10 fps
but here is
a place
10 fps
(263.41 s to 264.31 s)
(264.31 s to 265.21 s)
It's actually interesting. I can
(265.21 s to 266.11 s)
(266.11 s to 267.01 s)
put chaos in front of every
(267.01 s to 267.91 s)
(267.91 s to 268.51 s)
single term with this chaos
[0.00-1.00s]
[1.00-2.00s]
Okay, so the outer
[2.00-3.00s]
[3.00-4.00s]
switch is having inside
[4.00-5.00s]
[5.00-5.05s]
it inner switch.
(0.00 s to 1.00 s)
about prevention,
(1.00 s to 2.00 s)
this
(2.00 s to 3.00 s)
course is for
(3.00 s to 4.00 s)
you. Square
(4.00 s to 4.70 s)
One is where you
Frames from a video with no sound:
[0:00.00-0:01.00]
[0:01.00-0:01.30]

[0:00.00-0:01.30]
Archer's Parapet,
★ ★ ★
- **What you will do**
Transcribe each line of the listing exactly.

- **Result for this task**
10 fps
but here is
a place
10 fps
(263.41 s to 264.31 s)
(264.31 s to 265.21 s)
It's actually interesting. I can
(265.21 s to 266.11 s)
(266.11 s to 267.01 s)
put chaos in front of every
(267.01 s to 267.91 s)
(267.91 s to 268.51 s)
single term with this chaos
[0.00-1.00s]
[1.00-2.00s]
Okay, so the outer
[2.00-3.00s]
[3.00-4.00s]
switch is having inside
[4.00-5.00s]
[5.00-5.05s]
it inner switch.
(0.00 s to 1.00 s)
about prevention,
(1.00 s to 2.00 s)
this
(2.00 s to 3.00 s)
course is for
(3.00 s to 4.00 s)
you. Square
(4.00 s to 4.70 s)
One is where you
Frames from a video with no sound:
[0:00.00-0:01.00]
[0:01.00-0:01.30]

[0:00.00-0:01.30]
Archer's Parapet,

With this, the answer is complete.